> **WORK INSTRUCTION**:
Each and every line below goes into your answer unchanged, but leave out the images.

[Records contained in a dataset]

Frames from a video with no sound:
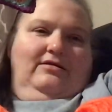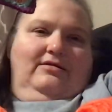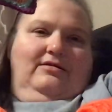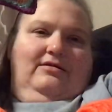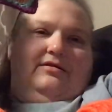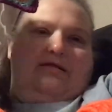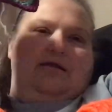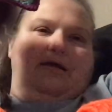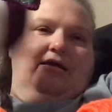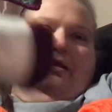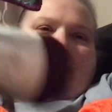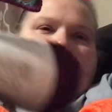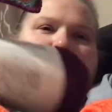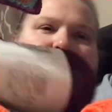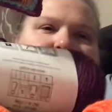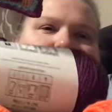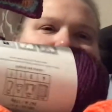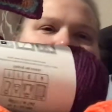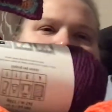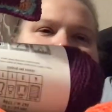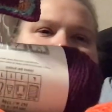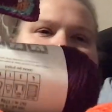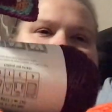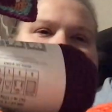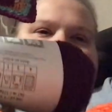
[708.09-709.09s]
light.
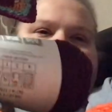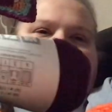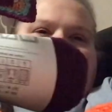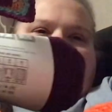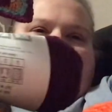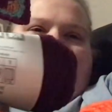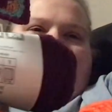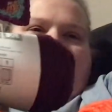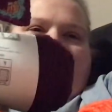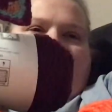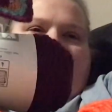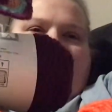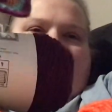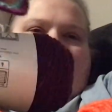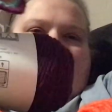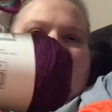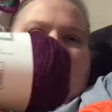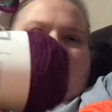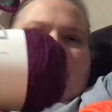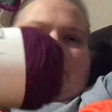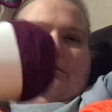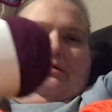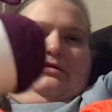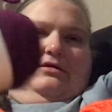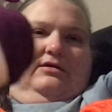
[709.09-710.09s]
But it's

> **ANSWER TO THE EXERCISE**:
Frames from a video with no sound:
[708.09-709.09s]
light.
[709.09-710.09s]
But it's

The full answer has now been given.